Bug 34435 - [4.3 Regression] SSE2 intrinsics - emmintrin with optimisations off and type conversion error
Summary: [4.3 Regression] SSE2 intrinsics - emmintrin with optimisations off and type ...
Status: RESOLVED FIXED
Alias: None
Product: gcc
Classification: Unclassified
Component: target (show other bugs)
Version: 4.3.0
: P1 normal
Target Milestone: 4.3.0
Assignee: Uroš Bizjak
URL: http://gcc.gnu.org/ml/gcc-patches/200...
Keywords: patch, rejects-valid
Depends on:
Blocks:
 
Reported: 2007-12-11 17:35 UTC by lo
Modified: 2007-12-13 18:20 UTC (History)
4 users (show)

See Also:
Host:
Target:
Build:
Known to work:
Known to fail:
Last reconfirmed: 2007-12-12 21:39:57


Attachments

Note You need to log in before you can comment on or make changes to this bug.
Description lo 2007-12-11 17:35:37 UTC
Using snapshot: gcc-4.3-20071109

Problem code follows:
///////
#include <emmintrin.h>

class Vec {
    __m128i vec;
public:
    Vec(int mm) {
        vec = _mm_set1_epi16(mm);
    }
    operator __m128i() const {
        return vec;
    }
};

int main() {
    _mm_shuffle_epi32(Vec(5), _MM_SHUFFLE(3,3,3,3));  // error
}
///////

This compiles fine with e.g. -O2, but with optimisations off, gcc reports "error: can't convert value to a vector".

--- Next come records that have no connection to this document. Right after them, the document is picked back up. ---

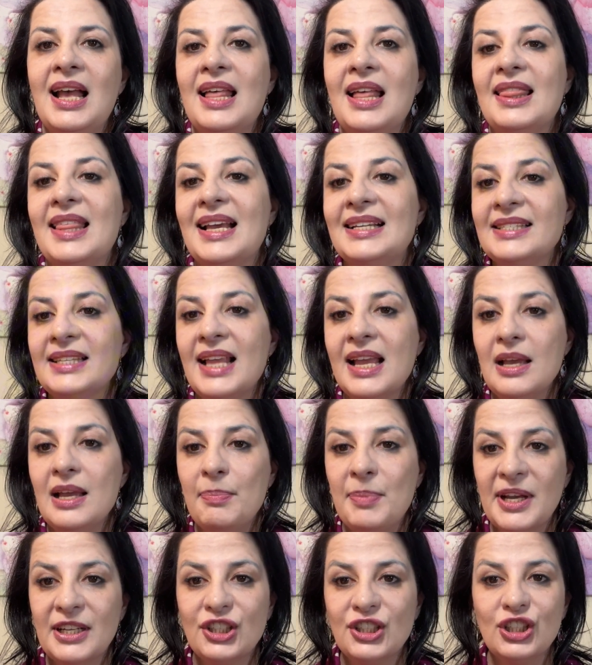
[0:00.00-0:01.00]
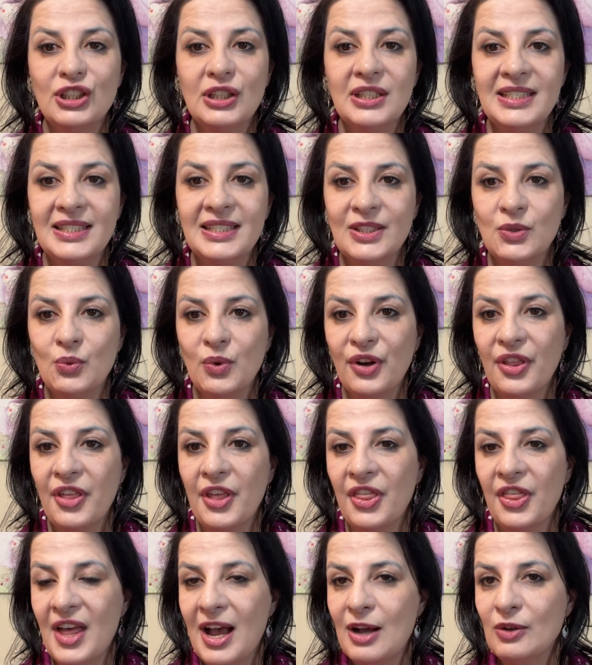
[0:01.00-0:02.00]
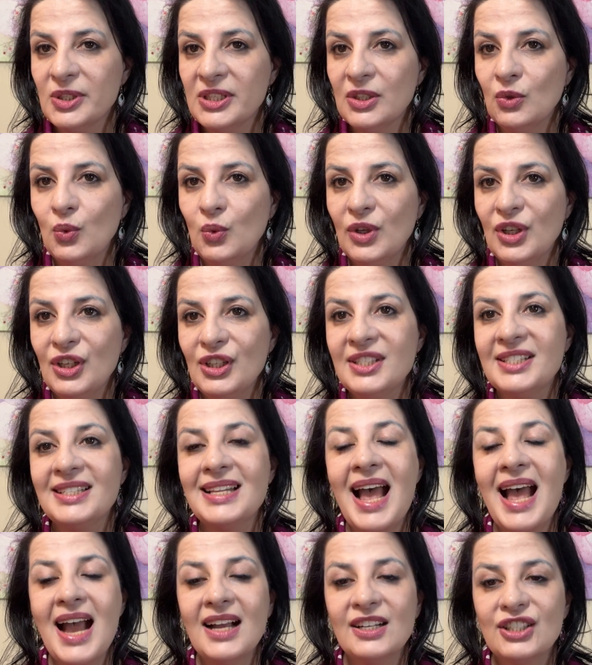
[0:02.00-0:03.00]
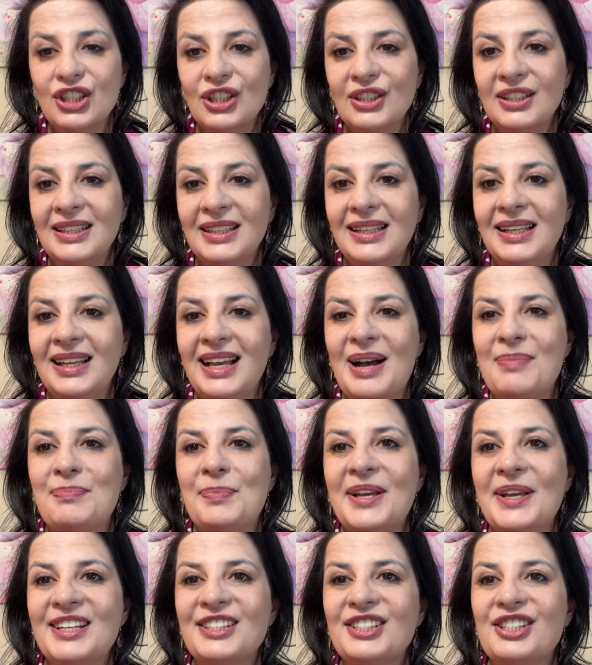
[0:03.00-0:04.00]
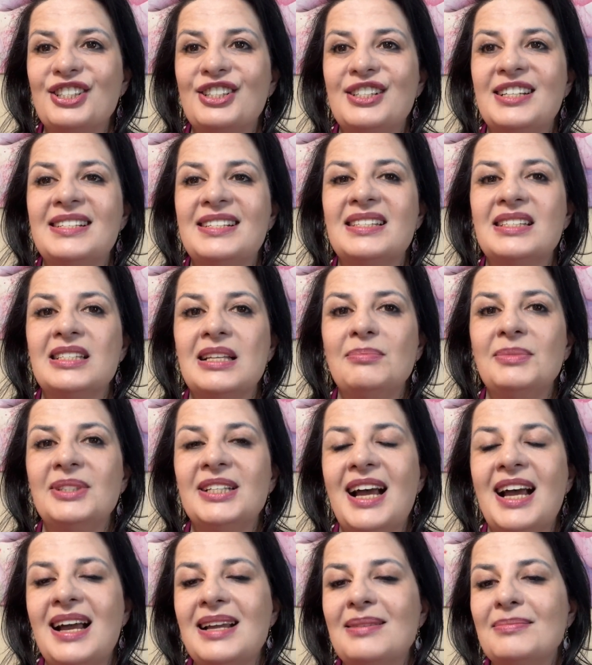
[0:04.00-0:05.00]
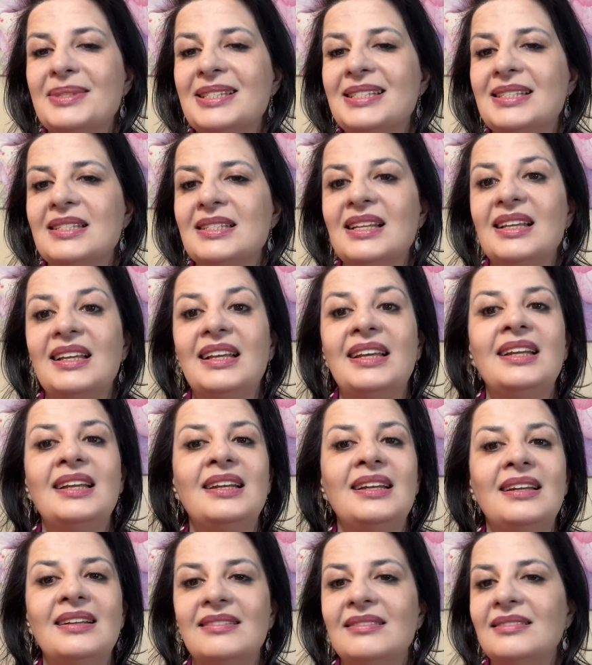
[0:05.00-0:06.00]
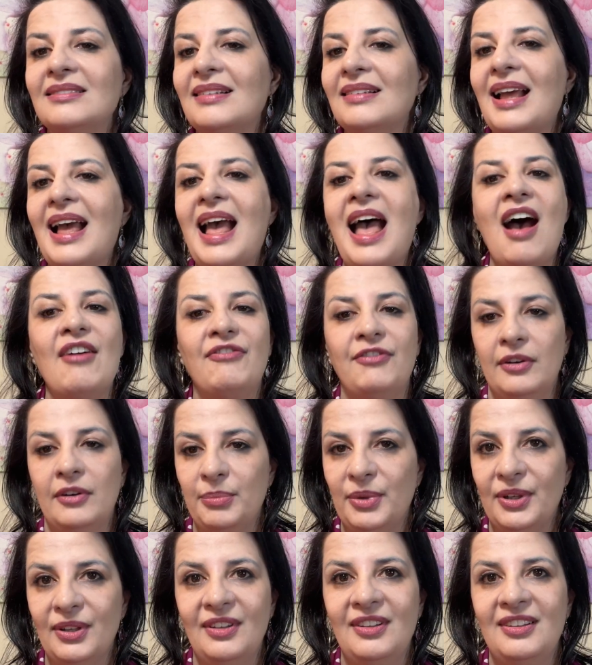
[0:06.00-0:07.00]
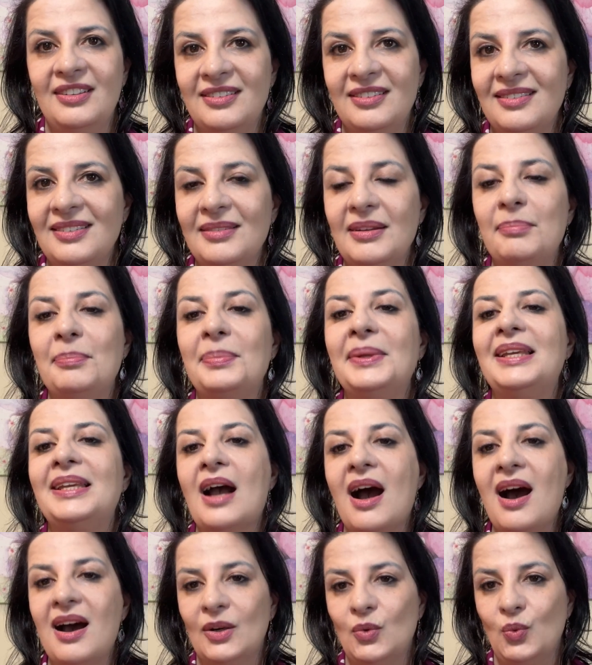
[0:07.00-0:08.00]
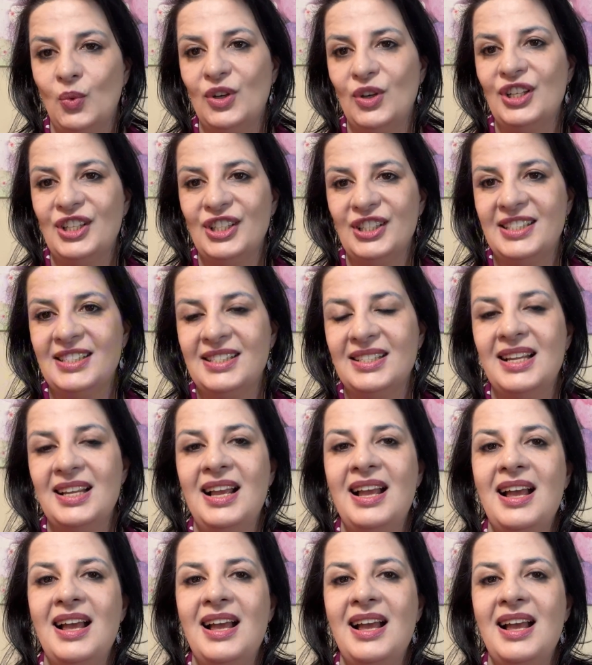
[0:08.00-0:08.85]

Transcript: They say a picture is worth 1,000 words. Actually, a picture is sometimes ineffable, beyond words.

This seems to be because a macro version of _mm_shuffle_epi32 is used when optimisations are off, and the type conversion from Vec to __mm128i can't happen for the first parameter.
Comment 1 Richard Biener 2007-12-12 09:55:10 UTC
Without optimization main() preprocesses to

int main() {
    ((__m128i)__builtin_ia32_pshufd ((__v4si)Vec(5), (((3) << 6) | ((3) << 4) | ((3) << 2) | (3))));
}


with optimization we get instead

int main() {
    _mm_shuffle_epi32(Vec(5), (((3) << 6) | ((3) << 4) | ((3) << 2) | (3)));
}

because with optimization we use an inline function instead of a macro.

Uros - it was you who changed that (and I see it may not be too easy to
make all parties happy here).  My suggestion is to force the same "argument"
type by doing

#define _mm_shuffle_epi32(__A, __B) \
  ((__m128i)__builtin_ia32_pshufd ((__v4si)(__m128i)__A, (int)__B))

instead of

#define _mm_shuffle_epi32(__A, __B) \
  ((__m128i)__builtin_ia32_pshufd ((__v4si)__A, __B))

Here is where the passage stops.